In a single user scenario, each of their devices uploads its own copy of the data, either as a history of actions or as the latest state. When a device's service worker wants to sync, it checks all of the files of the other devices to see if they have been modified. If they are, it downloads updates and merges them into the local IndexedDB. This is the same work as the previous architecture iteration did in its server-side syncing API, only now in reverse: instead of every device going to the server and presenting its copy to merge, it is the service worker going to each device's copy and checking if it needs merging.

There is no longer a master copy of the data, only one copy per device, all on equal footing, with an eventual consistency arising out of the devices merging from each other's copies. This is the same philosophy as CRDTs, or of the Operational Transformation algorithm that underpins Google Docs. No matter though, when you get deep enough into consistency models (I recommend Aphyr's writings or Martin Kleppmann's book), you'll realize that there is never such as a thing as a reliable master copy in a distributed system, even in cases where there is a central database.

A multi-user scenario can be realized by our user subscribing to someone else's shared cloud drive folder, where the other user shares their copy of the data as read-only. When Alice shares her folder with Bob, Bob shares his with Alice, and they both subscribe to each other's updates, then they can work on a shared document without ever having given each other direct write access.

As this application has no servers outside of the lightly loaded static web host, which in 2025 is free to host even at scale, the hosting cost drops to zero almost regardless of the number of users. The cloud drive costs are carried by each user individually, only responsible for their own share of storage. The only hosting cost to the application's owner would be the domain name. The climate footprint is minimal.

By eliminating the central database and its adjoining server-side logic it also eliminates the main target for hackers. Because compromises can only occur one user at a time they lack a sufficient reward for hacking the application. On top of that, the only servers are the static web host and the major cloud drive vendors, both practically impossible to hack. This web app would be highly secure and remain secure with barely any maintenance.

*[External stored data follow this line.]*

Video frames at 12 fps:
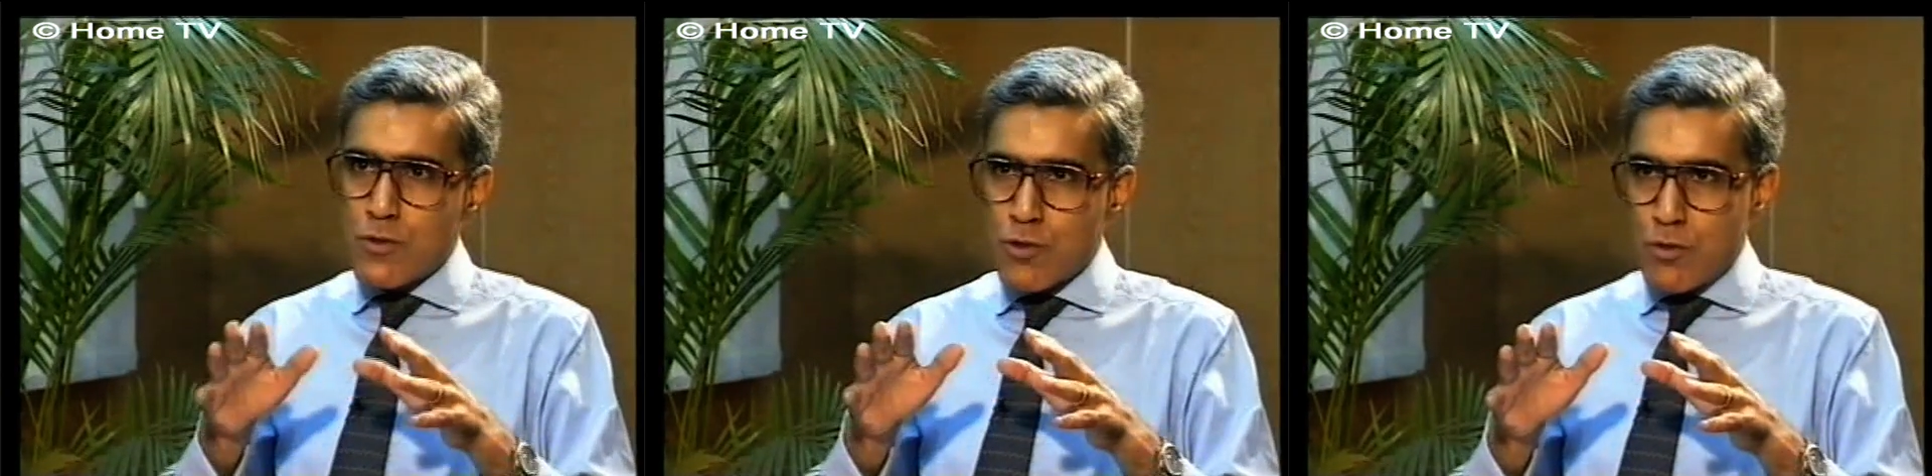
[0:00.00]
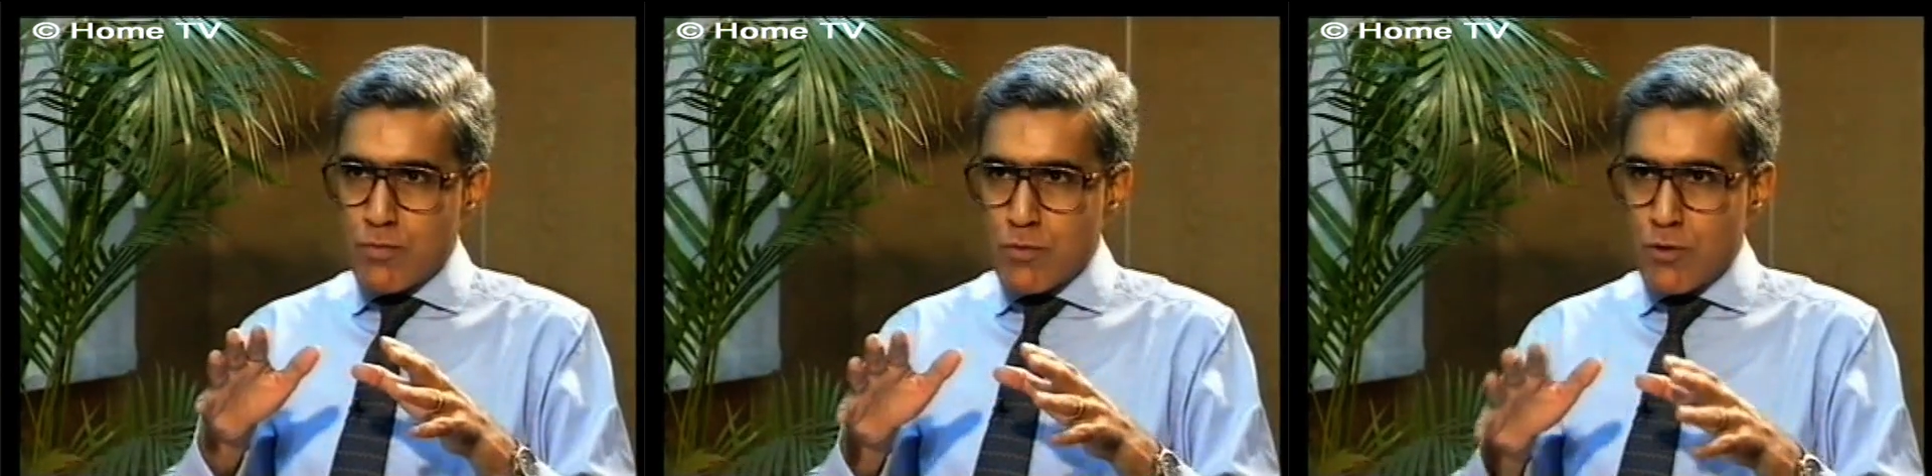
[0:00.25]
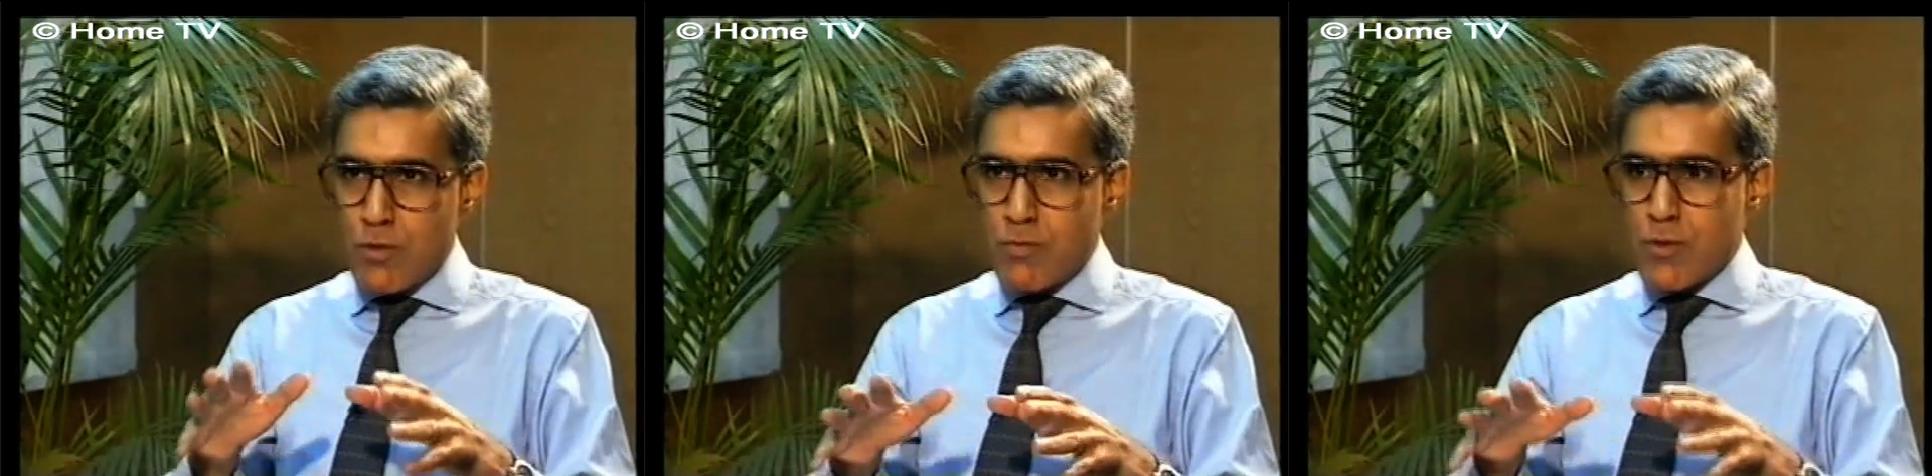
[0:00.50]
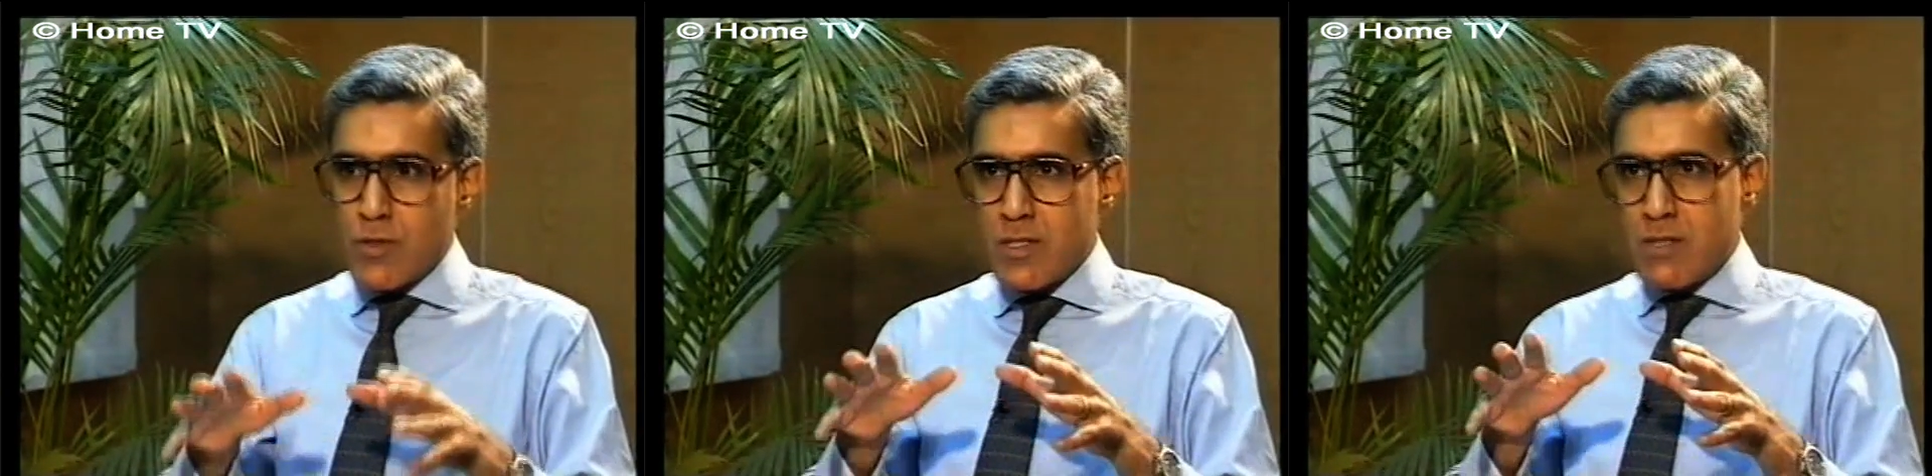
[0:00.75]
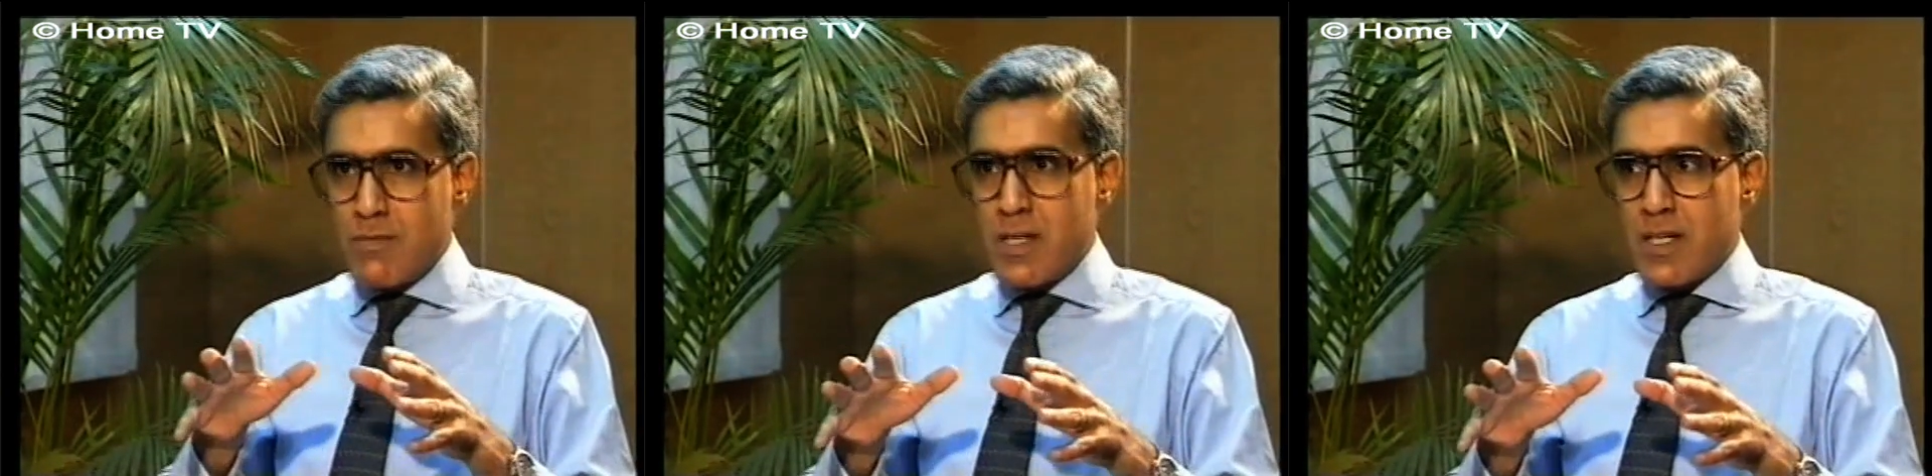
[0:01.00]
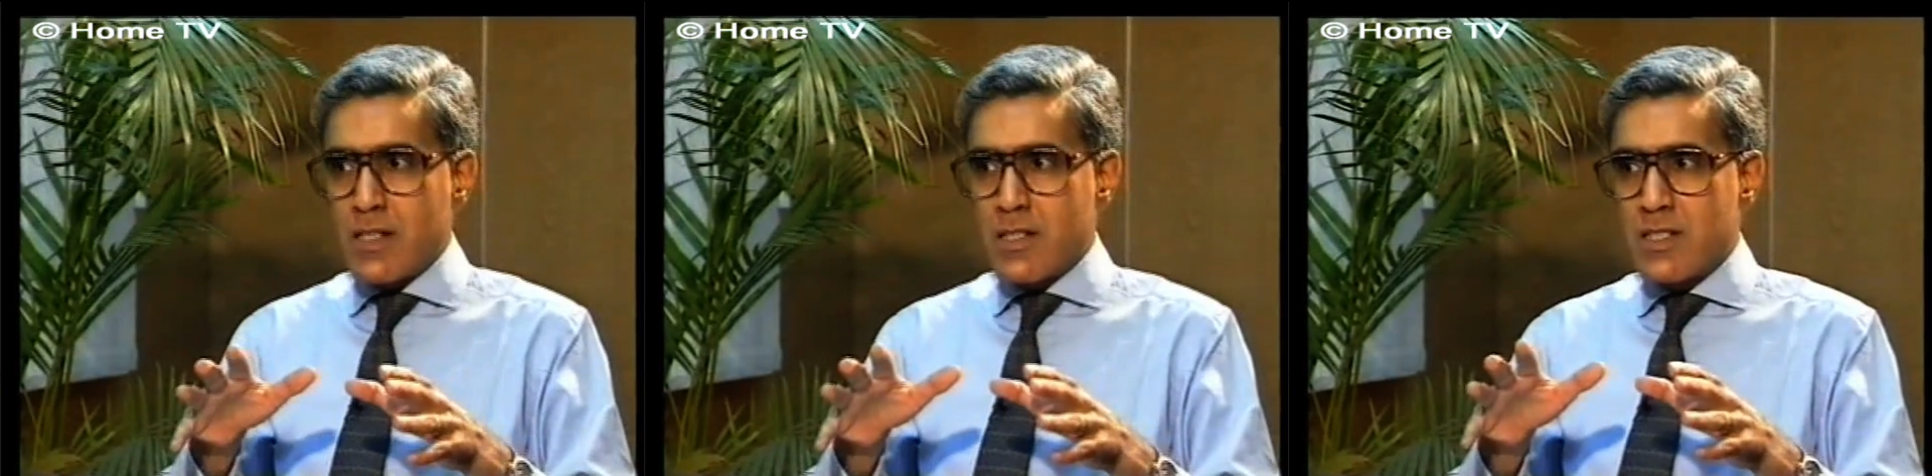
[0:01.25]
Strobe Talbot or other
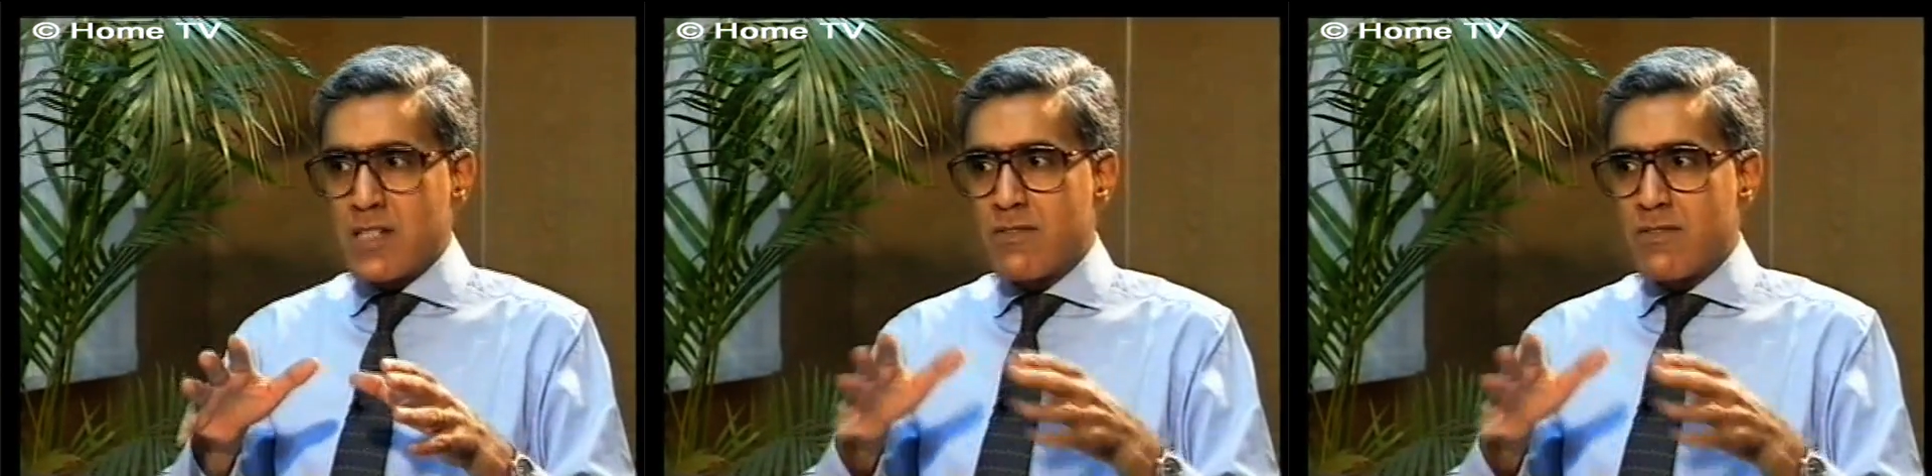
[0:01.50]
Americans,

This architecture would be a cloud vendor's worst nightmare if it ever became popular, as they cannot earn a dime from it (aside from the basic cloud drive pennies). Thankfully for them, it is impossible to monetize for the company that builds such a web app as well. No server == no revenue opportunity. For now this is just a crazy theoretical exercise, far removed from where the leading frontend architecture voices are driving us, but the possibility fascinates me.